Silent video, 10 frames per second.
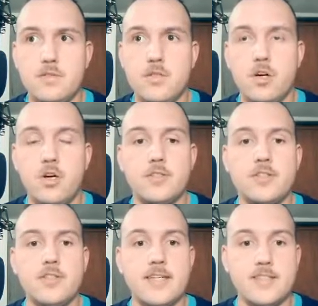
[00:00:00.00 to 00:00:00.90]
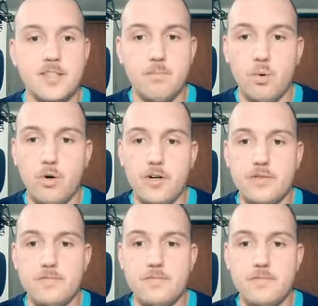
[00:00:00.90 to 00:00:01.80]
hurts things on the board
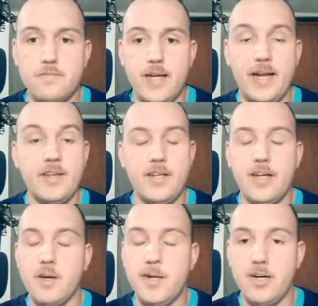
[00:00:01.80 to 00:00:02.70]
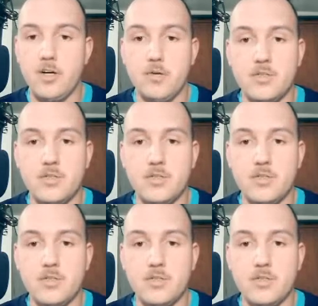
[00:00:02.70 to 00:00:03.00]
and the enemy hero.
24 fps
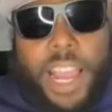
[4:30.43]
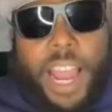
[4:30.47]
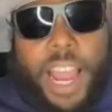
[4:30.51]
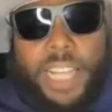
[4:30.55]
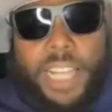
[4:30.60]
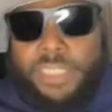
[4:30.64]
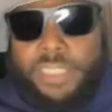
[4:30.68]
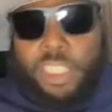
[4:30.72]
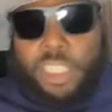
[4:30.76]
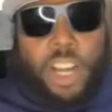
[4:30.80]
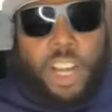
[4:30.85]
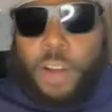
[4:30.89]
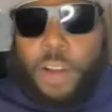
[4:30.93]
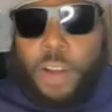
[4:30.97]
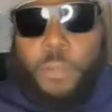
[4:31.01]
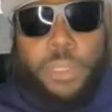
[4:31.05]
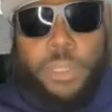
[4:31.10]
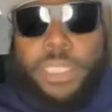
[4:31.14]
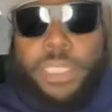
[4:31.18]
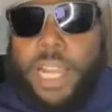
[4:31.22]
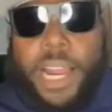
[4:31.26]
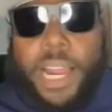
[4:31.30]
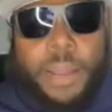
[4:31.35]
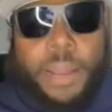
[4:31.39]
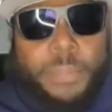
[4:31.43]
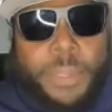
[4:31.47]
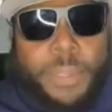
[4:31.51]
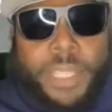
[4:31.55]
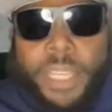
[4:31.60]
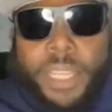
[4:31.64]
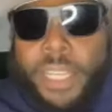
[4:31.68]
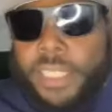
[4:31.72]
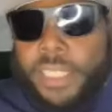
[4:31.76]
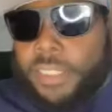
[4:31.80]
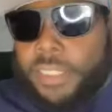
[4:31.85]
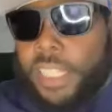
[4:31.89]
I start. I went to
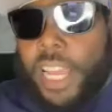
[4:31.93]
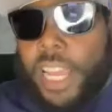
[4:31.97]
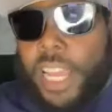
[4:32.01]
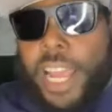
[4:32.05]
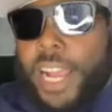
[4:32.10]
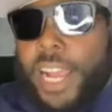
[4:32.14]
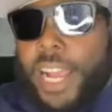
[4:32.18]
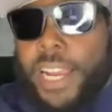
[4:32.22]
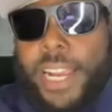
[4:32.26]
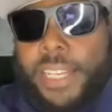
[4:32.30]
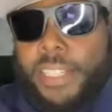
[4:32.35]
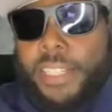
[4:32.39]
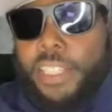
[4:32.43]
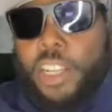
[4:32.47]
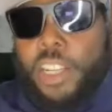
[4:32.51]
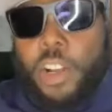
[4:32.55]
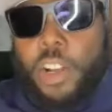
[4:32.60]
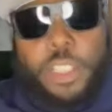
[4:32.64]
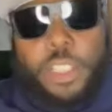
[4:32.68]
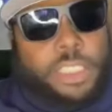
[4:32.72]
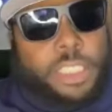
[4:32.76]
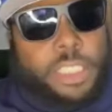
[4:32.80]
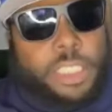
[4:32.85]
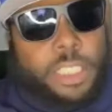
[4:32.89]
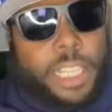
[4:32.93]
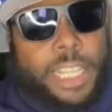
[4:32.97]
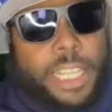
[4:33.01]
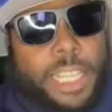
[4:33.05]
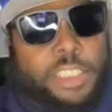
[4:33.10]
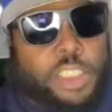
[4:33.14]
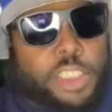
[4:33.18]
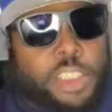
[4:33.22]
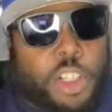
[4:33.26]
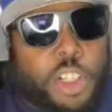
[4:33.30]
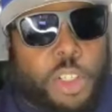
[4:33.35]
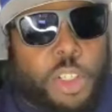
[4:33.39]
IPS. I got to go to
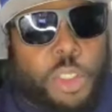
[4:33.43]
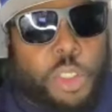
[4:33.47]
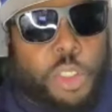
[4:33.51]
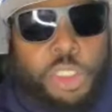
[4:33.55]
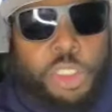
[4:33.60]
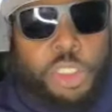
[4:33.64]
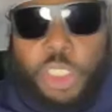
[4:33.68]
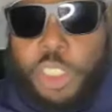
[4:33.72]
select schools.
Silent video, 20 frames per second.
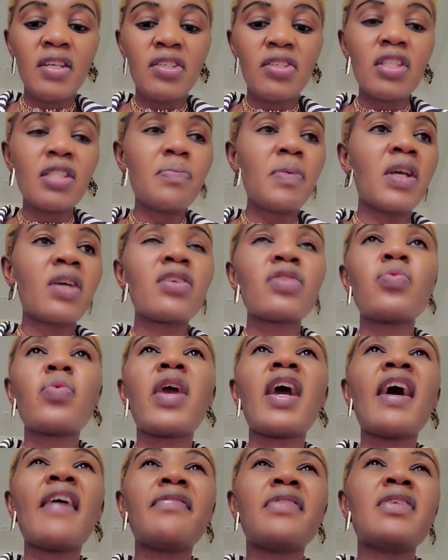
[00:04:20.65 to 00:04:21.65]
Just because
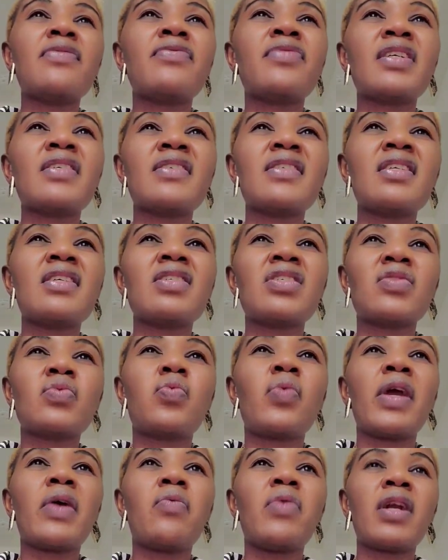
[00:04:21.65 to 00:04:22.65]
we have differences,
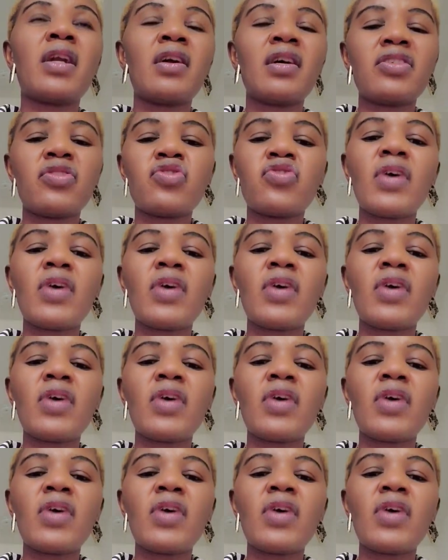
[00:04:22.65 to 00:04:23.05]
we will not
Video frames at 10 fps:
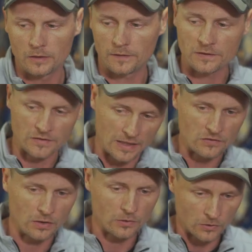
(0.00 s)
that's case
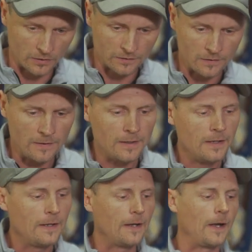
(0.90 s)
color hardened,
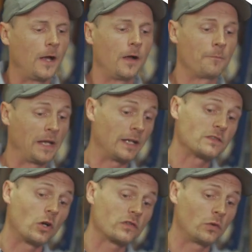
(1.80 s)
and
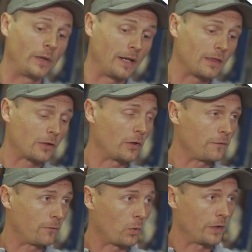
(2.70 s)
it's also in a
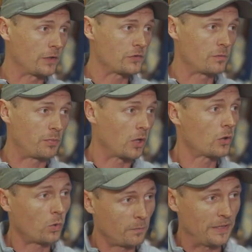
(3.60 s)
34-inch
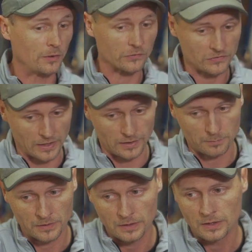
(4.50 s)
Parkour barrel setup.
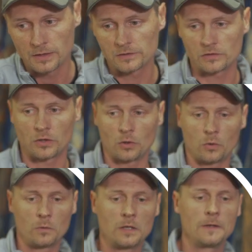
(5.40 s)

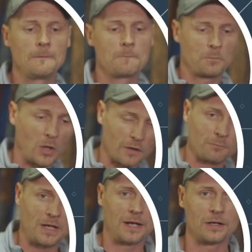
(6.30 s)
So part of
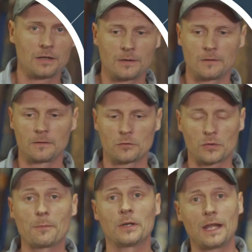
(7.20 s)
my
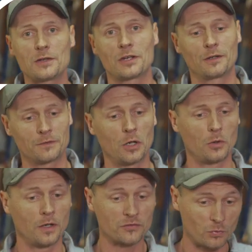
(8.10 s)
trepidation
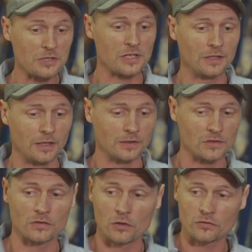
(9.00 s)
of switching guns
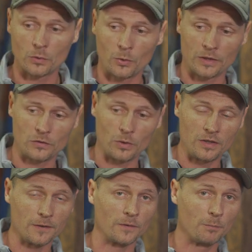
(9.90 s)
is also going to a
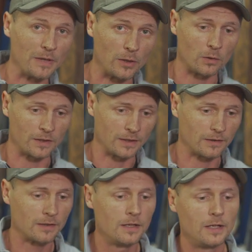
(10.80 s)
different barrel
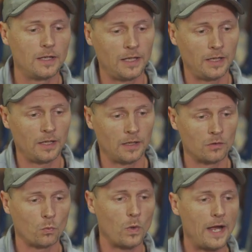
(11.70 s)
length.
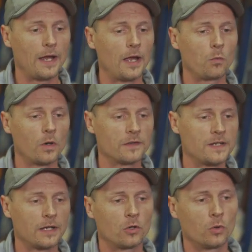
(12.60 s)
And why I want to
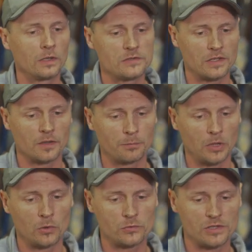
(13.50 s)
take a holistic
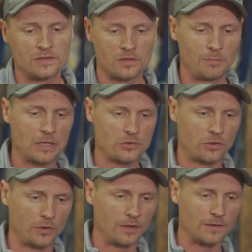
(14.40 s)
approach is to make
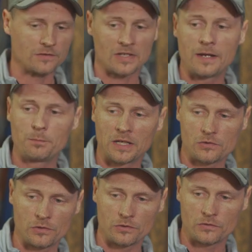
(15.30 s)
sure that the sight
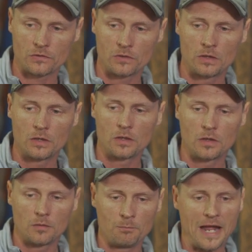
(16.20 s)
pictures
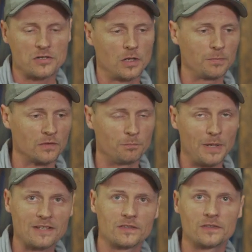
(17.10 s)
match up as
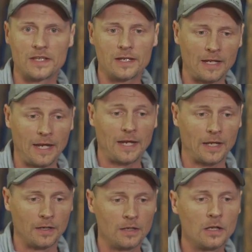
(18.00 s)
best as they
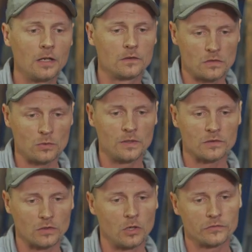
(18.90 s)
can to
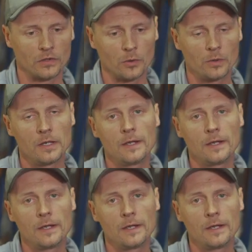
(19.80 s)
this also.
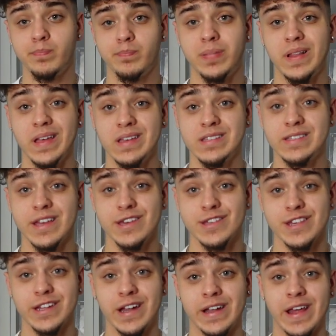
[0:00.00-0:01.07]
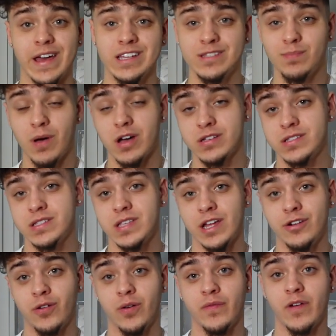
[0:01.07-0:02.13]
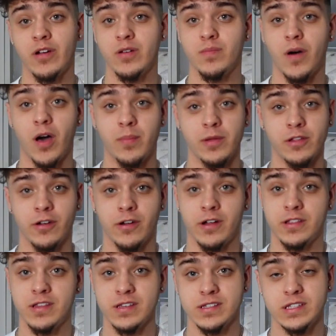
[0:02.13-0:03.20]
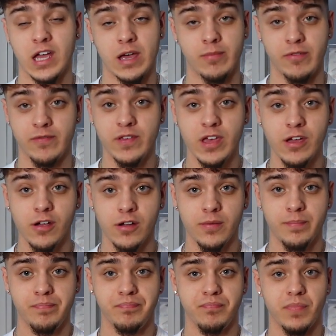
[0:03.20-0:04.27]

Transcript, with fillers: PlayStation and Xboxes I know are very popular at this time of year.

==================================================

• **TASK ITEM**:
The lines to copy begin at the one containing "Silent video, 20 frames per second." and end at the last line of the records. Set down exactly those lines and no others, both ends included, and omit all pictures.

• **EXERCISE RESULT**:
Silent video, 20 frames per second.
[00:04:20.65 to 00:04:21.65]
Just because
[00:04:21.65 to 00:04:22.65]
we have differences,
[00:04:22.65 to 00:04:23.05]
we will not
Video frames at 10 fps:
(0.00 s)
that's case
(0.90 s)
color hardened,
(1.80 s)
and
(2.70 s)
it's also in a
(3.60 s)
34-inch
(4.50 s)
Parkour barrel setup.
(5.40 s)

(6.30 s)
So part of
(7.20 s)
my
(8.10 s)
trepidation
(9.00 s)
of switching guns
(9.90 s)
is also going to a
(10.80 s)
different barrel
(11.70 s)
length.
(12.60 s)
And why I want to
(13.50 s)
take a holistic
(14.40 s)
approach is to make
(15.30 s)
sure that the sight
(16.20 s)
pictures
(17.10 s)
match up as
(18.00 s)
best as they
(18.90 s)
can to
(19.80 s)
this also.
[0:00.00-0:01.07]
[0:01.07-0:02.13]
[0:02.13-0:03.20]
[0:03.20-0:04.27]

Transcript, with fillers: PlayStation and Xboxes I know are very popular at this time of year.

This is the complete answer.